Взоры всех присутствующих в лаборатории немедленно переместились прямо, в сторону окна, за которым они увидели лишь сидящего в кресле статного мужчину с русыми вьющимися волосами и римским профилем, облепленного датчиками и, судя по его сосредоточенной позе, находящегося в полной боевой готовности к предстоящему аутодафе. Его прежний собеседник в белом халате, так и оставшись в памяти зрителей безымянным героем с неопознанной внешностью, словно растворившись в воздухе, куда-то исчез вместе со своей, похожей на крутящийся музыкальный стул, табуреткой.
– Михаил Альбертович... – внезапно раздался в почти мертвой тишине помещения лаборатории немного усиленный динамиком и поэтому чуть искаженный спокойный, ровный и почему-то как-то сразу располагающий к себе голос главного участника предстоящего священнодействия, – вы готовы к сеансу? Можно начинать?

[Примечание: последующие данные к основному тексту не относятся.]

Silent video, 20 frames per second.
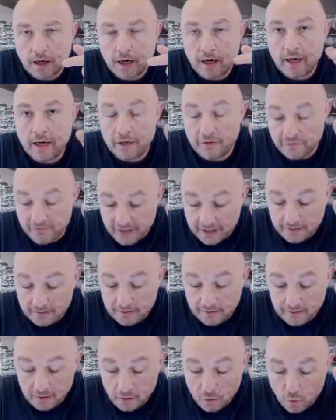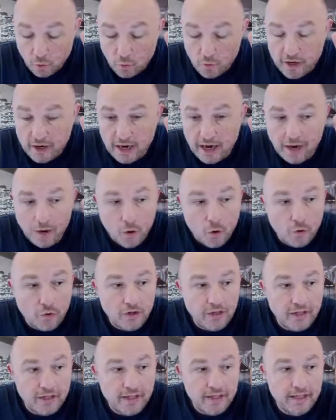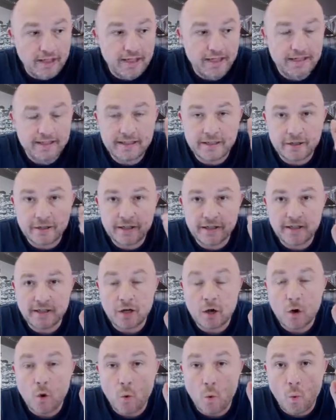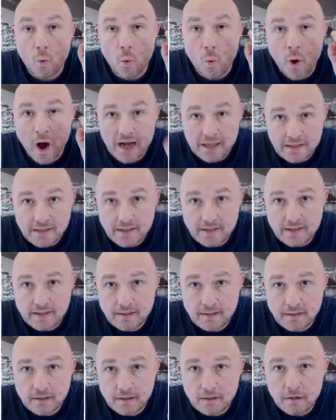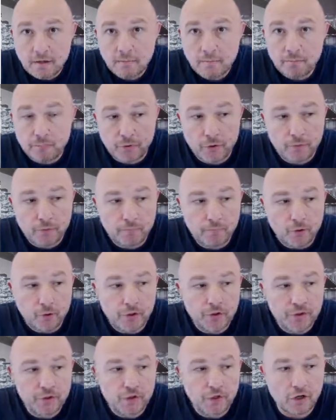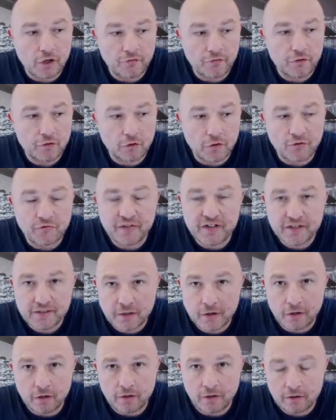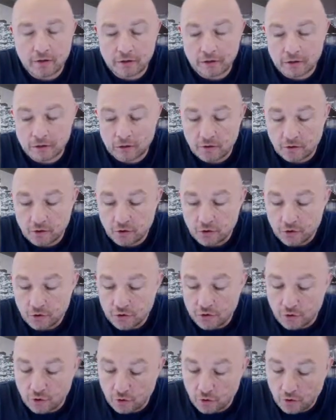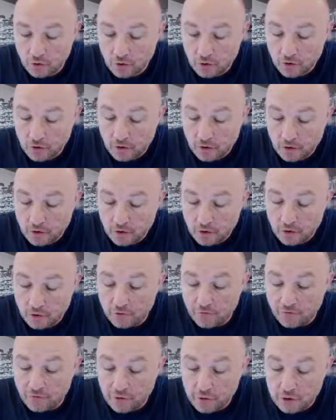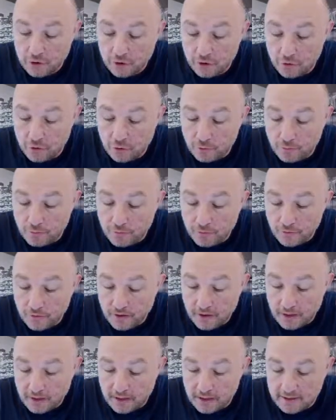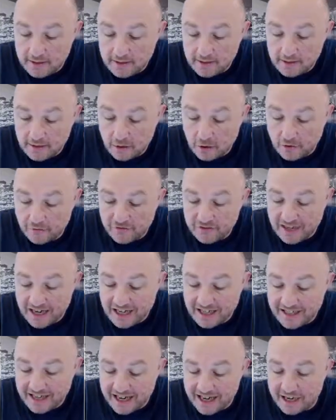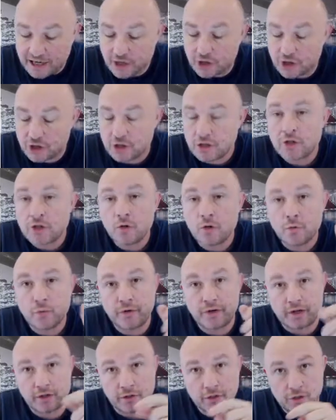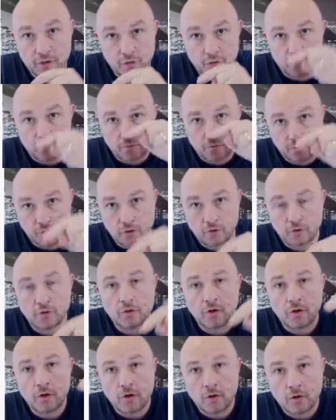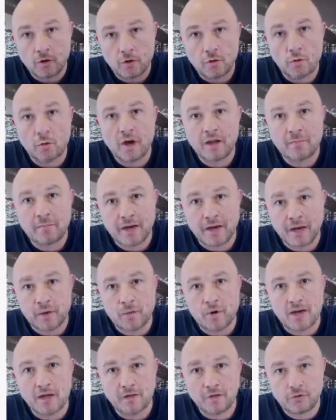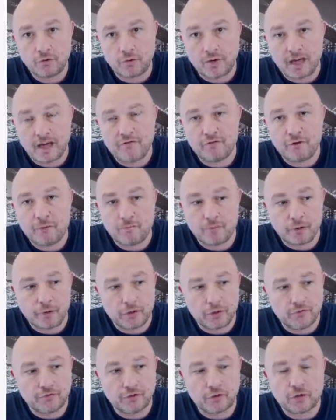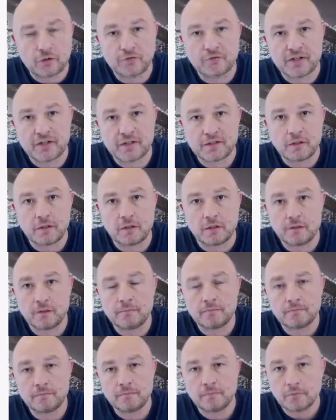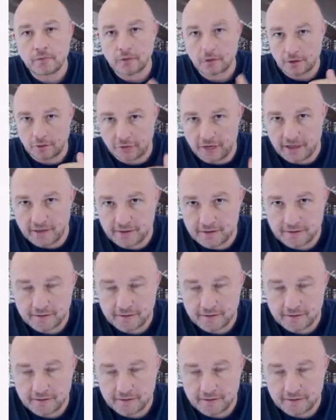In fact, we only iterate once per point of the convex hull. So the first loop is of size h. We are going to go one by one to every point of the convex hull. Great.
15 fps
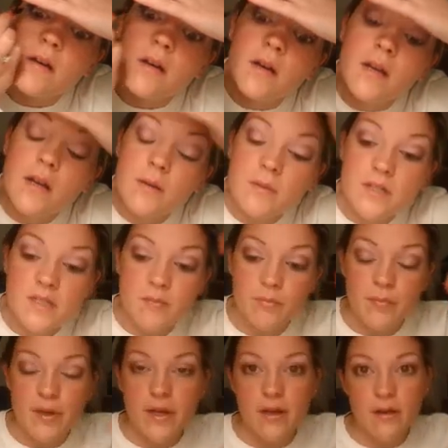I'm just
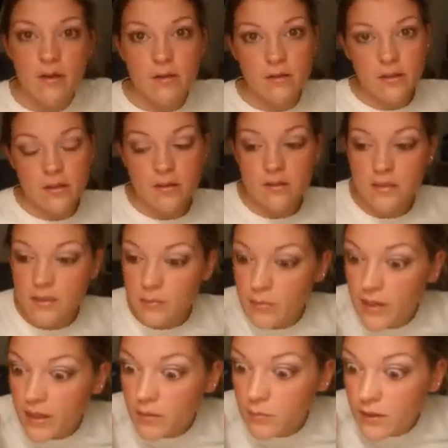barely holding
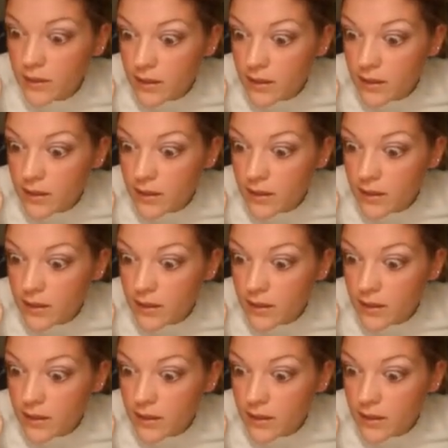back my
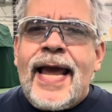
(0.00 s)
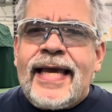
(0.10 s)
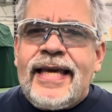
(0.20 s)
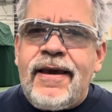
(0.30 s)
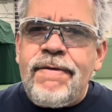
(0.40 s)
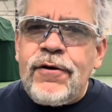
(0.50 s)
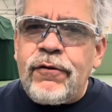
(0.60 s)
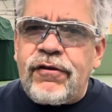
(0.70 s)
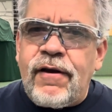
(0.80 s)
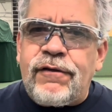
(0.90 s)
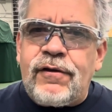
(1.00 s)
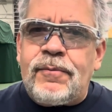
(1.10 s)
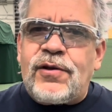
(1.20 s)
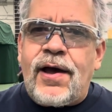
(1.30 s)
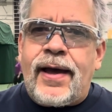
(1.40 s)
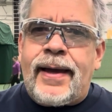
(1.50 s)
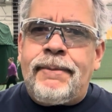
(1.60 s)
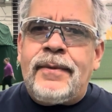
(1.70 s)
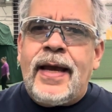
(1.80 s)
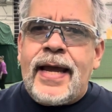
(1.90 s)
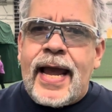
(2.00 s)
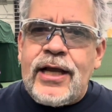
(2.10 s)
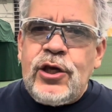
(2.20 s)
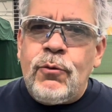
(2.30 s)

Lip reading: Give yourself some time and you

– Да, конечно, – не менее спокойно, но гораздо более собранно ответил сидящий в кресле «пациент». Звук его голоса, тоже, по всей видимости, проходящий мембраны какого-то невидимого усилителя, был абсолютно такой же степени громкости и четкости, как и у ведущего с ним диалог оператора, что, если закрыть глаза, создавало иллюзию присутствия самого обладателя голоса по эту сторону стеклянного барьера.

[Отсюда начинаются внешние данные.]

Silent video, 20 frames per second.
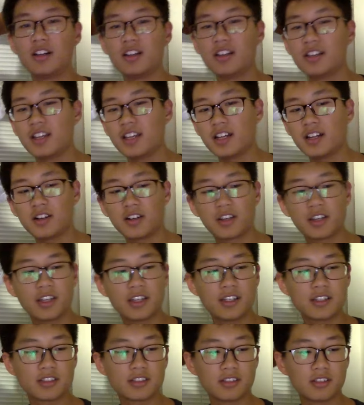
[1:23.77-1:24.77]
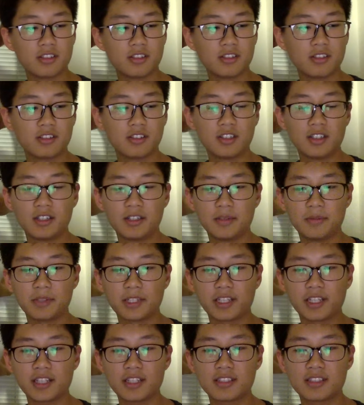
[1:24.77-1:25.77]
Yeah, okay, so, I
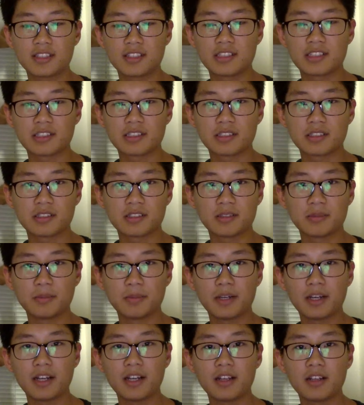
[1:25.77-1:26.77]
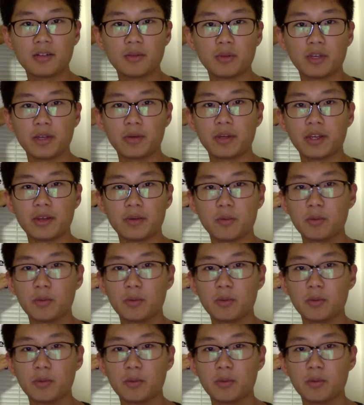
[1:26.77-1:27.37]
guess this is goodbye. Wait,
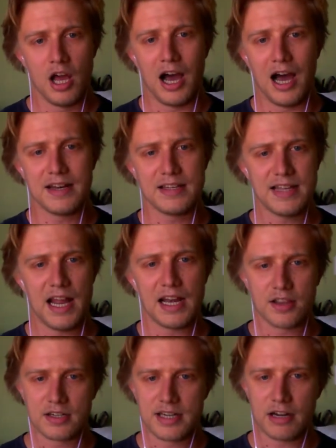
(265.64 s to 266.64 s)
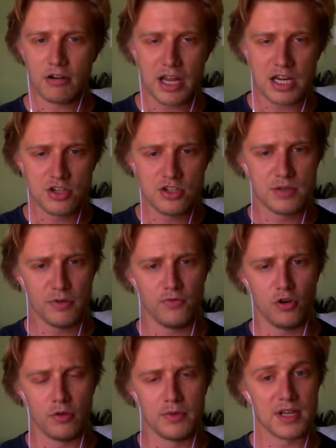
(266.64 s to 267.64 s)
understanding that degradations in
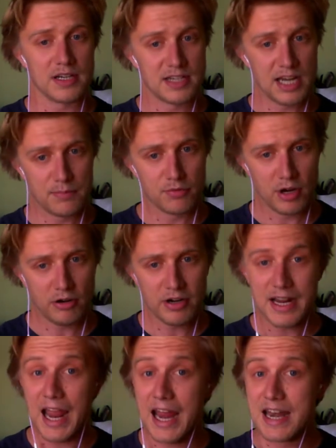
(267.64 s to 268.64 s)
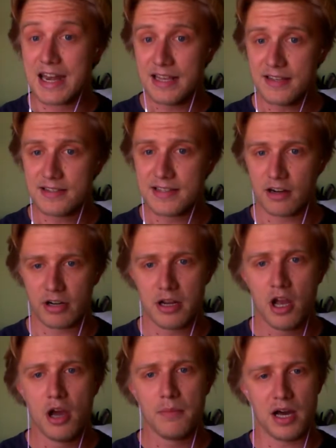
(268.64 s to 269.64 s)
performance are temporary and necessary
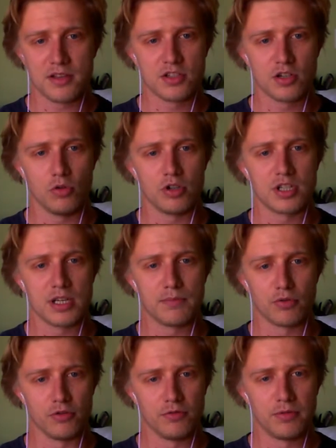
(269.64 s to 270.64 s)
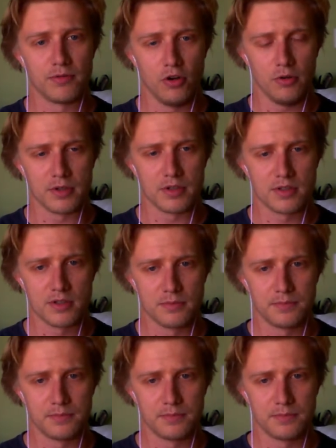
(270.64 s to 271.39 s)
paths towards improved performance.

– Я предлагаю... – продолжил оператор, – построить нашу беседу следующим образом. Мы будем задавать вам вопросы, на которые вы нам постараетесь максимально точно и, самое главное, искренне ответить. Если в ходе этого опроса выяснится, что мы обошли своим вниманием некоторые, на ваш взгляд, важные вещи, то вы можете потом к ним самостоятельно вернуться и высказать все, что вы считаете необходимым сообщить нам по данному предмету или теме. Есть у вас какие-то возражения против такой программы и режима нашей дальнейшей работы?
– Нет.
– Очень хорошо. Мой помощник должен был вас предупредить, но я хочу еще раз напомнить: на вопросы, предполагающие альтернативный положительный либо отрицательный ответ, просьба отвечать кратко и односложно: «да», «нет». Если какой-то вопрос по своей формулировке будет для вас непонятен, не стесняйтесь попросить повторить его или уточнить. Договорились?
– Договорились.
– Отлично. Тогда приступим. Вопрос первый. Ваше имя Владимир?
– Нет.
– Александр?
– Нет.
– Михаил?
– Да.
– Вы родились в Киеве?
– Нет.
– В Новосибирске?
– Нет.
– В Севастополе?
– Да.
– В данный момент вы находитесь в Париже?
– Нет.
– В Москве?
– Да.
– Вы вступили в противозаконную связь с представителями американских спецслужб приблизительно пять лет тому назад?
– Нет.
– Два года назад?
– Нет.
– Год назад?
– Да.
– В данном случае речь идет непосредственно о Центральном разведывательном управлении Соединенных Штатов Америки?
– Да. Впрочем, я не могу быть уверен на сто процентов.
– Вы вступили с ними в связь по своей инициативе?
– Нет.
– Вы были вынуждены это сделать?.. Я очень прошу вас отвечать на мои вопросы максимально быстро, без пауз. Мой помощник должен был обратить ваше внимание и на это.
– Я не знаю, как ответить однозначно на этот вопрос. Меня вынуждали, да. С одной стороны. Но... в конечном счете я пошел на сотрудничество по своей воле. Рук мне не ломали, каленым железом не жгли.
– Ну, вот вы и дали однозначный ответ. Идем дальше. Вы сообщали... своим новым партнерам информацию служебного характера, входящую в сферу вашей компетенции?
– Да.
– Были ли среди этой информации сведения секретного характера, содержащие государственную и военную тайну?
– Да.
– Были ли среди этой информации сведения, сообщенные вами добровольно, без нажима, по вашей собственной инициативе?
– Нет.
– Касалась ли эта информация ваших товарищей, сотрудников парижской резидентуры?
– Да.
– Исчерпывается ли эта информация только теми сведениями, о которых вы упомянули в своих письменных показаниях?
– Да.
– Эти сведения включали в себя московские адреса сотрудников парижской резидентуры?
– Нет.
– Это относится и к московскому адресу самого резидента?
– Да.
– Работавшие с вами представители ЦРУ интересовались им в свете проводимой ими операции?